Rubia sueña, alguien lee

Hacía lo que le daba la gana ¿Qué más podía pensar de ella y de su vida? Una vez intentando salir de un profundo sueño, se dispuso a despertar, observó a su alrededor para conseguir más seres conocidos, sólo se consiguió con un chico blanco que se presentó como Yatmi, ya no había candilejas que tosían, ni mutaciones de elfos con objetos del hogar, había aparecido un hombre extraño, Yatmi. Mientras me contaba lo que había soñado no podía dejar de mirar esas piernas de millonaria rubia neurótica que agregaba más drama a su sueño sólo para alargar la sesión, y prolongar la certeza de manejar su Mustang negro hasta el estacionamiento de su pent-house en la zona norte de la ciudad. Era una decadente rubia solitaria de veinticinco años con la insatisfecha necesidad de no sentirse sola, a juzgar por sus sueños, sus relaciones amorosas y su vida sexual, su necesidad no era la de querer estar acompañada sino la de no sentirse sola. Por eso pagaba mis servicios de sicoanalista y me invitaba a almorzar cuando robaba parte de mi hora disponible en medio del día. La ética nunca fue mi fuerte como profesional, cómo serlo con aquellas piernas que amenazaban con estallar desde su perfección y esa voz de diosa estrangulada hablando de una realidad paralela en la que parecía desear vivir.

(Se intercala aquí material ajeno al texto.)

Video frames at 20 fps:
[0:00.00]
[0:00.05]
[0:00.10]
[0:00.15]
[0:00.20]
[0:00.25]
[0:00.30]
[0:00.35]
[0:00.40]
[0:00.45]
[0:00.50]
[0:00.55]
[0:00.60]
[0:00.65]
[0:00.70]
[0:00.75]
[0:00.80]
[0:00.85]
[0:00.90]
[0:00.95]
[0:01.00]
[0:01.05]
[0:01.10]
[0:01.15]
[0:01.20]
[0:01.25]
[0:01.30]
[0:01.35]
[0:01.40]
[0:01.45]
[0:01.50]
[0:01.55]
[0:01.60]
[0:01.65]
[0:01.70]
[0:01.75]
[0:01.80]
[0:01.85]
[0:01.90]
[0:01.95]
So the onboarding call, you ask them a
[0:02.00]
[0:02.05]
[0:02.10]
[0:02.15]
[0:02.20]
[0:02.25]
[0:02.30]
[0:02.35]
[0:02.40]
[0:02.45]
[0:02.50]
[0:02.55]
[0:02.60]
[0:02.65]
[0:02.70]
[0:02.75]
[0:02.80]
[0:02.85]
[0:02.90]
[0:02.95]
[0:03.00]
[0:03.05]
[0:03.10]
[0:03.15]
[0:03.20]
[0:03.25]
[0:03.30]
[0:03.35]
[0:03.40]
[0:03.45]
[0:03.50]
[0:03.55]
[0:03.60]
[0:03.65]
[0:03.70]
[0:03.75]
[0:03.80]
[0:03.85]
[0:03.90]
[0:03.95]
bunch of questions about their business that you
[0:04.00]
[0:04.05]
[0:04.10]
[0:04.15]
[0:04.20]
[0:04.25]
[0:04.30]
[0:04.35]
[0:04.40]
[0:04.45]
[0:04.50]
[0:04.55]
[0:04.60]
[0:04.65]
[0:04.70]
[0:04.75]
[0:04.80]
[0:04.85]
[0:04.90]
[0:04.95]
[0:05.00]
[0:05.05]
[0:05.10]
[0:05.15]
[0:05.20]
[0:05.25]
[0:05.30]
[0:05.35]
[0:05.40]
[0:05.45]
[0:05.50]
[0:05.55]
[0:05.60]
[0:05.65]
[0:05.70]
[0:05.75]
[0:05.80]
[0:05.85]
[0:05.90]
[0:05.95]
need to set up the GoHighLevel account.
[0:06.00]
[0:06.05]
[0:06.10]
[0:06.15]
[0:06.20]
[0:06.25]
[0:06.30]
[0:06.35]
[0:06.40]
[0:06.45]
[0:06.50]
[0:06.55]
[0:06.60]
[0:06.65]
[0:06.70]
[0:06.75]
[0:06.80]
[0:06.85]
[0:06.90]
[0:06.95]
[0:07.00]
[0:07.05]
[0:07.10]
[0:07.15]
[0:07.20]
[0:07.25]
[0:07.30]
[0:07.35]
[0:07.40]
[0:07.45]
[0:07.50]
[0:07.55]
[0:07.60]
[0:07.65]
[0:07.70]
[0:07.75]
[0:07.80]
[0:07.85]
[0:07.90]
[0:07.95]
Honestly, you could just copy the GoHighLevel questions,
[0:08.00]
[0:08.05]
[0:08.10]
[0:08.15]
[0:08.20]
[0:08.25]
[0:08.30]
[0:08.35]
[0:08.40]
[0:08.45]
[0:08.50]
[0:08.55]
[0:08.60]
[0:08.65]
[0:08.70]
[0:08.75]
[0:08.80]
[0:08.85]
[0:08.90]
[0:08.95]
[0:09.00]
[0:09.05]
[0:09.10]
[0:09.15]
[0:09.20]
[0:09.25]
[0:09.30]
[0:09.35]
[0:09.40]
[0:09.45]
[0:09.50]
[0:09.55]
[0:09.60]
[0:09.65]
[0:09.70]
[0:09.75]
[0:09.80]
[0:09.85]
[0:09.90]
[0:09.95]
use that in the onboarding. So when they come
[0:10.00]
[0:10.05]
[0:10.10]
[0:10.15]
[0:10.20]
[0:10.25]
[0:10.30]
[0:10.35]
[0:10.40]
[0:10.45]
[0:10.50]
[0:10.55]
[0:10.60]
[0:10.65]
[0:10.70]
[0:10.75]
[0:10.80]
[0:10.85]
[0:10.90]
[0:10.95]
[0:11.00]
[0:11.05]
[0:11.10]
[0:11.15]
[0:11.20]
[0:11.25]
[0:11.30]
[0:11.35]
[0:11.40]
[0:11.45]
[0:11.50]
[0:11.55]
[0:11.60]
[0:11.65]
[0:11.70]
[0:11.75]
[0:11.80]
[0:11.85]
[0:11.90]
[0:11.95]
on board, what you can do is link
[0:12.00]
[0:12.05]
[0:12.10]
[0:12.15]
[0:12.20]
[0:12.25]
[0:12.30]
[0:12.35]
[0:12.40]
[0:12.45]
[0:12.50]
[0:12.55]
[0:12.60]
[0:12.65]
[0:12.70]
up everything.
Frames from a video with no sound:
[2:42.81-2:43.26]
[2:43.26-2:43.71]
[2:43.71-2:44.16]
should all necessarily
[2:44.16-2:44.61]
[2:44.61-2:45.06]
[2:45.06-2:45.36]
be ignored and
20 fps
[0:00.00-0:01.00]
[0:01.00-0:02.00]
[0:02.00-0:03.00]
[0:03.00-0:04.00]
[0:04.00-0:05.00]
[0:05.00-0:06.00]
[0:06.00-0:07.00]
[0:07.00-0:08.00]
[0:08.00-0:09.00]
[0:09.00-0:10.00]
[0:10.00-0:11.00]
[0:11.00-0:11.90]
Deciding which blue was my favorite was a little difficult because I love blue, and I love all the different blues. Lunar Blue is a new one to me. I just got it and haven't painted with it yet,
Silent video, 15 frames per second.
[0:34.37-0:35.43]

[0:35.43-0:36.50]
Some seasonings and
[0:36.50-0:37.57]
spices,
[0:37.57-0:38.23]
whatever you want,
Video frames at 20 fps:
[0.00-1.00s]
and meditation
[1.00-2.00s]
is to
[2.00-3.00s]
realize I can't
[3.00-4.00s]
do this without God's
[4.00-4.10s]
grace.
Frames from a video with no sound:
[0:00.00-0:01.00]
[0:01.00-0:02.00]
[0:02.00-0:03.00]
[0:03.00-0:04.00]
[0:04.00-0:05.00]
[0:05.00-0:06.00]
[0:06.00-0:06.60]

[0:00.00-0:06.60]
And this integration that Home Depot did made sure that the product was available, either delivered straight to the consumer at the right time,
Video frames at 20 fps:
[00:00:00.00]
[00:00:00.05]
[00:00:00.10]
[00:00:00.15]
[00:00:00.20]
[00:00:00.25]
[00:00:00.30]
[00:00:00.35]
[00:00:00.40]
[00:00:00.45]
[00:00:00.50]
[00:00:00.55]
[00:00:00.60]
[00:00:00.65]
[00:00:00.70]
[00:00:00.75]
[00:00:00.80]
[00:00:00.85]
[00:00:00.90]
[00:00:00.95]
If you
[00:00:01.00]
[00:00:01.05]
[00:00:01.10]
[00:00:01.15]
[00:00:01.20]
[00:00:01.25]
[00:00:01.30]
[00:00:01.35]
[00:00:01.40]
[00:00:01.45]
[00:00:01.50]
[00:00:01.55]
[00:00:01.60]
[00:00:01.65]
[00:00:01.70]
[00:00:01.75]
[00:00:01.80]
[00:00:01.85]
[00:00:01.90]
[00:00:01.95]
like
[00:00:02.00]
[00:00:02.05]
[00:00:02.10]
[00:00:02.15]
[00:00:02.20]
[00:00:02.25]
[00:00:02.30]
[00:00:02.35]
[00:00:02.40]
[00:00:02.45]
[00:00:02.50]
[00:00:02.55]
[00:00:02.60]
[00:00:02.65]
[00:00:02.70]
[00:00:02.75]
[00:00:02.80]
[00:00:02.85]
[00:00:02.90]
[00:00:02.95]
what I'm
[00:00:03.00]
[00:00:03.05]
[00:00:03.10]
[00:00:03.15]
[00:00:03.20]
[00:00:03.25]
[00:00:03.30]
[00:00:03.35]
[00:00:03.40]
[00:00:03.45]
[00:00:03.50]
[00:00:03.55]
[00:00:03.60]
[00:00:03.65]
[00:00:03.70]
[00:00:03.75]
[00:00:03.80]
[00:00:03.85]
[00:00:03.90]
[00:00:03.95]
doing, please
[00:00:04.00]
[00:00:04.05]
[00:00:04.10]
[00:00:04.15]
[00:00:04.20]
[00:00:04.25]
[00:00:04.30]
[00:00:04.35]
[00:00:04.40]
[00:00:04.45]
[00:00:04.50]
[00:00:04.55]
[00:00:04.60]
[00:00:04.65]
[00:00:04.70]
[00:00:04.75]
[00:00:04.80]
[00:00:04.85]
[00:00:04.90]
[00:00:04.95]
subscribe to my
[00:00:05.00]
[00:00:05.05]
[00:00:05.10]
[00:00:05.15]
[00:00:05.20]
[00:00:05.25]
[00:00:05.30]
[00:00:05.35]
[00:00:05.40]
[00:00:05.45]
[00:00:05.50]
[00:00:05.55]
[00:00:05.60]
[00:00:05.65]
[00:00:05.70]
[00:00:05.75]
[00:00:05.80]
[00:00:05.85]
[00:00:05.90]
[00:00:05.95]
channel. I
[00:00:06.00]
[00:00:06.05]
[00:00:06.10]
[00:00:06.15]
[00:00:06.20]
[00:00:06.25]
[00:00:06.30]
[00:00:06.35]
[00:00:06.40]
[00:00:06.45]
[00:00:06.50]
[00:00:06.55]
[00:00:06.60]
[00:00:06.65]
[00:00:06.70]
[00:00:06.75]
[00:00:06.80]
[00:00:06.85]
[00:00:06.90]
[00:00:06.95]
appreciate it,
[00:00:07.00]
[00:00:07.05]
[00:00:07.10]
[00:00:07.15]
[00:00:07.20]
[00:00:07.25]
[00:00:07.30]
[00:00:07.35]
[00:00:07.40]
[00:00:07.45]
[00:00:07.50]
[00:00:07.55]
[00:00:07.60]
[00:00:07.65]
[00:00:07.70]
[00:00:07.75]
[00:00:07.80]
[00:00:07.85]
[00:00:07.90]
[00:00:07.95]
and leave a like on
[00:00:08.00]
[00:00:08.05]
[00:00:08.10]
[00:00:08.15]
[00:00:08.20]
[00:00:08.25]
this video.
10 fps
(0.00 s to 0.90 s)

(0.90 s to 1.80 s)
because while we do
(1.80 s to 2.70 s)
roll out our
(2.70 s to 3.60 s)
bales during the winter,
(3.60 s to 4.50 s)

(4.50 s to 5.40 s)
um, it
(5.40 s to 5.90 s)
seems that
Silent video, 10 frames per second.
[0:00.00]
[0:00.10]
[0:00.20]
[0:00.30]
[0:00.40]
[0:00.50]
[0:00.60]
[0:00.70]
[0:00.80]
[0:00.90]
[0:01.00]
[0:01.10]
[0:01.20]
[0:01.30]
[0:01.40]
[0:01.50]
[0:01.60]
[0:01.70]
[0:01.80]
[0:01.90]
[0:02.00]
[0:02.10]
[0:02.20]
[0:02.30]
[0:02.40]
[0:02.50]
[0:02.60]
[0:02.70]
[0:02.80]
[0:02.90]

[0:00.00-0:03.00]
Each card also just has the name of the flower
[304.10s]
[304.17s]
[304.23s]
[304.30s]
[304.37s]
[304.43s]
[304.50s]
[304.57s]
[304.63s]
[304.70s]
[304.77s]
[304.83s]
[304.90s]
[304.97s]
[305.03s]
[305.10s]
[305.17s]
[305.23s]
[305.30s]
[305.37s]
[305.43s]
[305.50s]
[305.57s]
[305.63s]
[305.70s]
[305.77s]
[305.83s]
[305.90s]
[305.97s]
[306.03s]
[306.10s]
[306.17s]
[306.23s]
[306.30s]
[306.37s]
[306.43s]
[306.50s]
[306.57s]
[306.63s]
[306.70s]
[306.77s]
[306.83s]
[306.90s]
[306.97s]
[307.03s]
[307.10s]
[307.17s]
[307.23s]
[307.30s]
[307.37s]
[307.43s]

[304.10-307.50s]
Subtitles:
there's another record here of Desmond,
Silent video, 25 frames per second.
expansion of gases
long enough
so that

Érase una vez, aburrido de escucharla hablar de sus mundos en el inconsciente le pedí que redactara lo que soñara durante esa semana para yo leérselo en la siguiente consulta; una especie de dinámica para obligarla a que me observara y buscará en mi esa sensualidad que, intuyo yo, debe tener todo hombre (sicoanalista) cuando lee con extremo cuidado lo que una mujer rica y melodramática ha escrito. Entonces me escribió lo siguiente:
“Sueño día 23: en medio de la noche todo se tornaba de metal y frío. Esta vez los perros aparecieron con una sola cabeza y las hienas muy serias sólo observaban como estos se lamían los unos con los otros…” paré de leer, ese verbo había congelado la parte derecha de mi intelecto y estremecido la otra parte de mi pene. Además era significativo que las hienas estuviesen serias viendo como los perros se L A M Í A N. Los primeros diez segundos de pausa fueron para mirarla a los ojos y contener mi deseo de arrebatarle el vestido plateado que contorneaba su figura. Entonces le pregunté cómo se había sentido escribiendo aquello, “temerosa de que usted no fuese capaz de terminar de leerlo”, un ligero y contundente derechazo de boxeador profesional había dibujado aquella rubia con sus palabras. Un estremecimiento aún mayor: está buena y no es nada tonta; ésta tiene que revolcarse como la mejor de las putas. Tentado a emitir éste juicio sicoanalítico, dije: creo que su espera no es sólo por el amor su espera es por el deseo, todos los deseos, incluyendo el deseo de amar. ¿Amar doctor? creí que sólo estaba aquí para tropezar con el deseo, simple y bastardo.